Five surfaces produce a coherent counter-narrative against AI velocity in design. Karri Saarinen ("Output Isn't Design," April 2026), Andy Budd ("peak designer," March 2026), Joel Lewenstein on synchronous co-creation at Config 2025, Smashing Magazine on homogenization, and Nielsen Norman Group on AI fatigue all converge on the same observation: senior practitioners are the calibrated taste-makers detecting what AI generates that's wrong before the market correction.
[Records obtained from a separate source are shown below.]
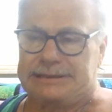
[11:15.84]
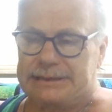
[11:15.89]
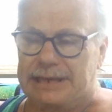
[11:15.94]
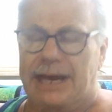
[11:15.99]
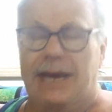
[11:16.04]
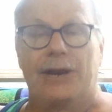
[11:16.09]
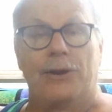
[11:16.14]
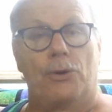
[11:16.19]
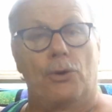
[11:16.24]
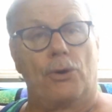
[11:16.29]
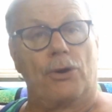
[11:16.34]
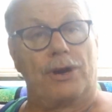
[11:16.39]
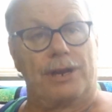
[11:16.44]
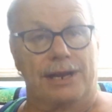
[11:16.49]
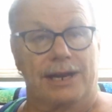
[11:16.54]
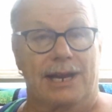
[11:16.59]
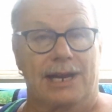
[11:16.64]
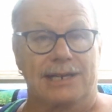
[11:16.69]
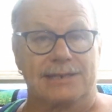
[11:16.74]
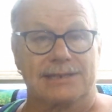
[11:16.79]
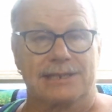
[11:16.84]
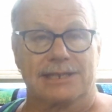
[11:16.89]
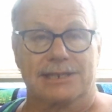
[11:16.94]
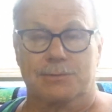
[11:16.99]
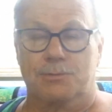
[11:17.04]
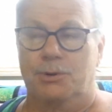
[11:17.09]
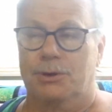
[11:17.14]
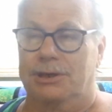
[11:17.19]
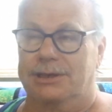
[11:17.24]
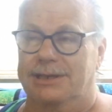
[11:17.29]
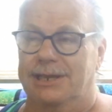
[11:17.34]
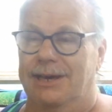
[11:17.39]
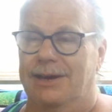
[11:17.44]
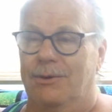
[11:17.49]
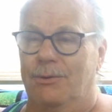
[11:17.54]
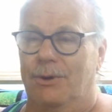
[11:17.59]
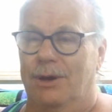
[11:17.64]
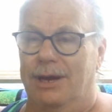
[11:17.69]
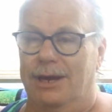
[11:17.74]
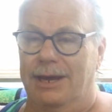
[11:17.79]
unorganized, let's put it
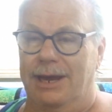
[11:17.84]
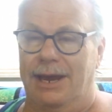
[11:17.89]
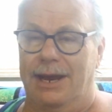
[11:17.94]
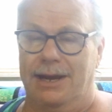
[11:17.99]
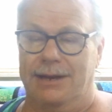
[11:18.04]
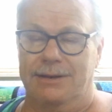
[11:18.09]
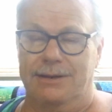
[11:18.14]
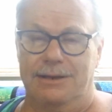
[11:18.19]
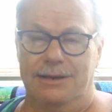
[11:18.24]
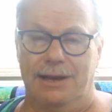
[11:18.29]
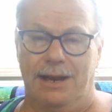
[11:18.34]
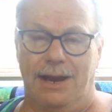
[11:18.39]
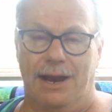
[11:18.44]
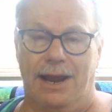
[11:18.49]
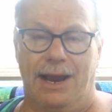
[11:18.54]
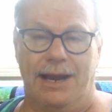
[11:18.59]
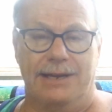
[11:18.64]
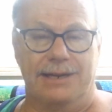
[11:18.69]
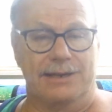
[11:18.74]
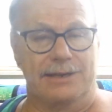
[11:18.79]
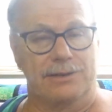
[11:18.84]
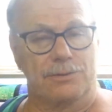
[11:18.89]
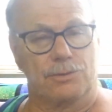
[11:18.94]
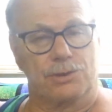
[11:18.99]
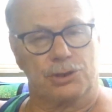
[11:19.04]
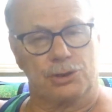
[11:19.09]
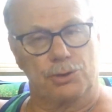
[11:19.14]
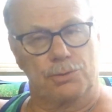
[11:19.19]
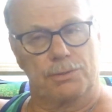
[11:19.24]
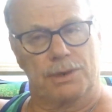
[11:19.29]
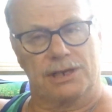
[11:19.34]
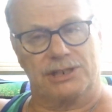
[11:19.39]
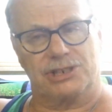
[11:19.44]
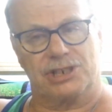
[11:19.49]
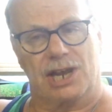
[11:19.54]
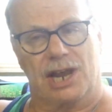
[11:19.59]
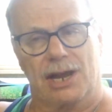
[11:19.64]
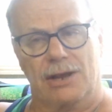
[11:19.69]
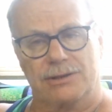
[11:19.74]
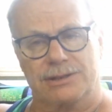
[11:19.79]
that way, and I didn't do
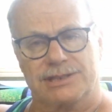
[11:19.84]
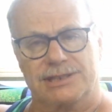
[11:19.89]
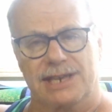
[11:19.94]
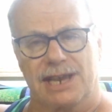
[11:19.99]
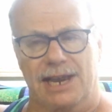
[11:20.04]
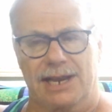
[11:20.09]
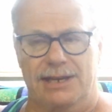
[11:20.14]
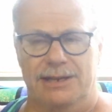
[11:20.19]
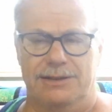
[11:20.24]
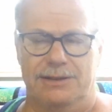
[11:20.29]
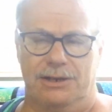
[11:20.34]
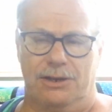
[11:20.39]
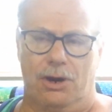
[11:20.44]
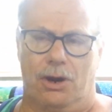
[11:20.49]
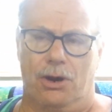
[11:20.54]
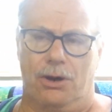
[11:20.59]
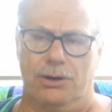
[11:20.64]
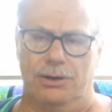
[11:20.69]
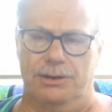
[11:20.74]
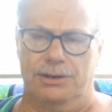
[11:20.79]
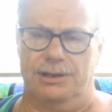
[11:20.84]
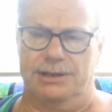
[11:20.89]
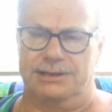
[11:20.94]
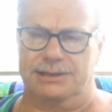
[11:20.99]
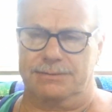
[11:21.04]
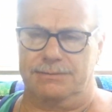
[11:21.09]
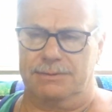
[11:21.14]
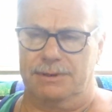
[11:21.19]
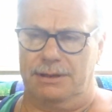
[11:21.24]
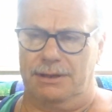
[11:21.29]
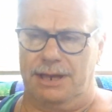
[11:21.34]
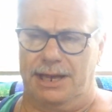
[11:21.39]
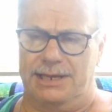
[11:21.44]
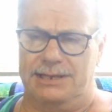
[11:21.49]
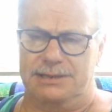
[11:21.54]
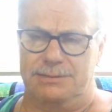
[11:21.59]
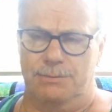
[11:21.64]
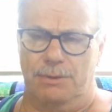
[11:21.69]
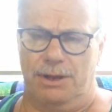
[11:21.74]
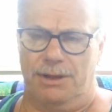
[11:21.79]
much outside in the garden this
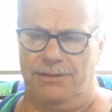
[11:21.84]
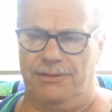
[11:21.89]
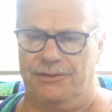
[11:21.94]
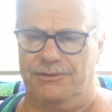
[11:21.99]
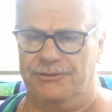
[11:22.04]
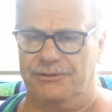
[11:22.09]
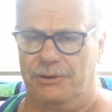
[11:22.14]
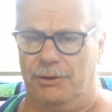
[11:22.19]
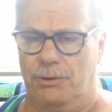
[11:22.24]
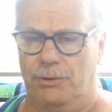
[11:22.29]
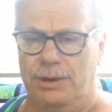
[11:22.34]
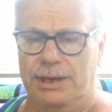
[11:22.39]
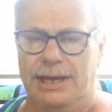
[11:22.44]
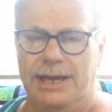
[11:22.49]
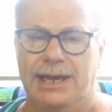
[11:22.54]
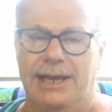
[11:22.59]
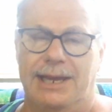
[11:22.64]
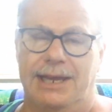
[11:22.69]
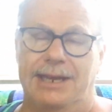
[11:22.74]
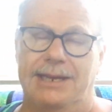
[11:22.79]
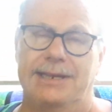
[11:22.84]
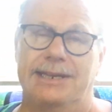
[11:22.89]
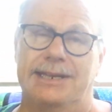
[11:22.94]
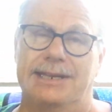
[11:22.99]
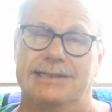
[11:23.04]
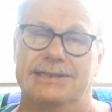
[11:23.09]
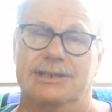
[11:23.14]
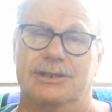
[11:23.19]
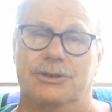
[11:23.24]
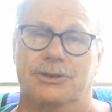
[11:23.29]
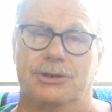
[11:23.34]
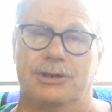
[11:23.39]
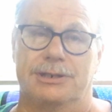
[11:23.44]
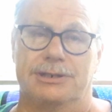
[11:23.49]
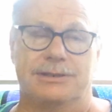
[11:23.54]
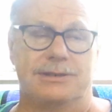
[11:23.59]
last month, so it needs a good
The Figma 2025 State of the Designer report contains the load-bearing data point: 78% of designers feel more efficient with AI and fewer than 50% feel "better at their job." Efficiency is real. Quality is degrading. Senior designers are the canaries detecting the second signal. A candidate who agrees with the senior counter-narrative voices specifically (not generically) is the higher-signal hire than one who recites the dominant narrative. The frontier is in the dissent, not the consensus.
Most of our best people came through projects, not interviews. If a project pulls at you and the trial goes well, the role conversation follows.
Twelve-minute Hireflix video, async. Then a 30-60 minute chemistry call. Then a paid 1-3 week project alongside the team. We will know within a week whether to move forward.